An Assorti Primer
By Johnisha M. Levi

Assorti Pie
Café Assorti’s wide selection of Central Asian sweet and savory pastries may be a little daunting, but here is a roadmap designed to help you wisely navigate the overflowing pastry cases. With the exception of the Cheburek, these are all baked to a tawny glowing finish.
Assorti Pie: This large baked pastry is shaped and proportioned like the traditional Ashkenazic Jewish cylindrical pastry, the knish. It is filled with a combination of beef, eggs, tomatoes and cheese.
Cheburek: This crescent-shaped, pan-fried Uzbek pastry is traditionally made with beef, but also available with a pepper-jack cheese and spinach filling. It makes an ideal soup or salad side.
Pirozhok: A baked pastry similar to the Polish pierogi in size. Comes in different shapes to distinguish the following fillings: egg and onions, ground beef and onion, cabbage (with sesame seed garnish), and spiced potato. These also come in one sweet flavor, apple.
Rasstegai: The name for these baked pastries derives from the Russian word, rasstyognutyi, meaning “unfastened,” because the tops of the pastries are usually slightly agape, revealing the filling. Choose from beef and potatoes, fish (tilapia or salmon; with black pepper “fish eyes”) or vegetable (cabbage, potatoes and carrots).
Samsa: A baked pastry triangular or square in shape. Filled with your choice of ground beef, chicken and mushroom or turkey and mushroom.

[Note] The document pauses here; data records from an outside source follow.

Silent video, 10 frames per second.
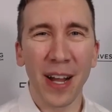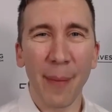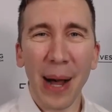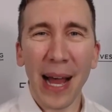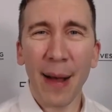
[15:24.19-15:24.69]
Uh,
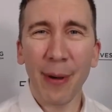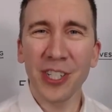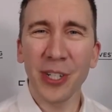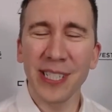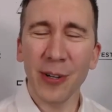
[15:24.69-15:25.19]
Maya, how about
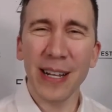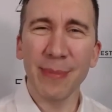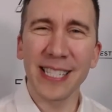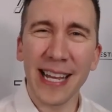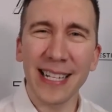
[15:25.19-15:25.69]
you? Is there any
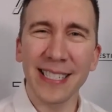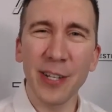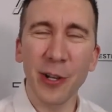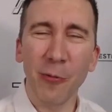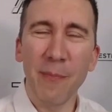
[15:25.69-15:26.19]
mistakes that you
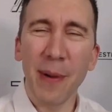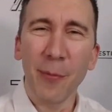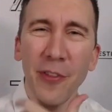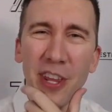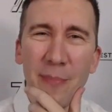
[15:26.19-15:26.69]
can remember that you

Vatrushka: This is exclusively sweet, and is filled with either fruit or sweet cheese and raisins. The sweet cheese filling is a traditional flavor that you will see across the Assorti menu in the sweet cheese pie, the sweet cheese pancakes, in croissants and the rose pastry (the latter, a spiraled pastry resembling the petal layers of its namesake flower, glazed in meringue).
Looking to venture beyond the desserts and the savory/sweet pastries at Café Assorti? Here are other additional creations guaranteed to reward your inner explorer.
Breakfast
The Sweet Cheese Pancake: “This is a blintz-enthusiast’s dream” was my first thought upon popping a forkful. The creamy “white cheese” is low in water content, with the most delicate of curds and therefore most comparable to ricotta. It is like eating a blintz Oreo cookie-style—all filling sans wrapper, but with a browned and crisp exterior. The experience is only heightened by the addition of both sour cream and house-made mixed berry jam. And the best part of it is that you can order this breakfast item until late in the afternoon (3-4 p.m.).
Lunch
Salad: The vitamin salad was a bit of a nod to the neighborhood demographic and Courthouse-Clarendon’s athletes and vegetarians. The colorful medley of shredded apples, cucumbers, cabbage and carrot may be light on calories but is surprisingly satisfying (no pity party here for the flesh-averse). The salad is full of texture, and the natural sweetness of the apples and carrots marry well with the more demure cucumbers and cabbage.
Dinner
Manti: three to a plate, these large, fist-sized steamed dumplings grip a filling of ground beef and finely diced butternut squash (the latter in place of the more traditionally Kazakh pumpkin). They are served with your chose of either red sauce or the creamed-based pink sauce (a little like a light version of penne a la vodka and equally as addictive). Don’t eat meat? Try the varenki—smaller ravioli-sized steamed dumplings stuffed with your choice of potato or cabbage.
Galabuci: Whether you pronounce it with a soft c or a hard c (Russian versus Polish), this stuffed cabbage by any other name will taste just as sweet. Each leafy mass is generously packed with beef and rice and just how your mother never made it (or my mother at least). The smell of cabbage made me run the other way as a kid, but one bite of this tender mouthful of beef with its melt in the mouth wrapper of tender cabbage smothered in a light tomato sauce is enough to convert any kid for life.
Beverage
Kompot: Assorti’s house refresher gives new meaning to looking at life through rose colored glasses. Order a cold tall glass of this house-made berry elixir (reduced from fresh berries and apples) and you can’t help but feel a bit more carefree and optimistic. Curious about the difference between this and another house drink, the kisel? The latter is more viscous—General manager Ben Slocum describes it as JELL-O-like—as it is thickened with potato starch.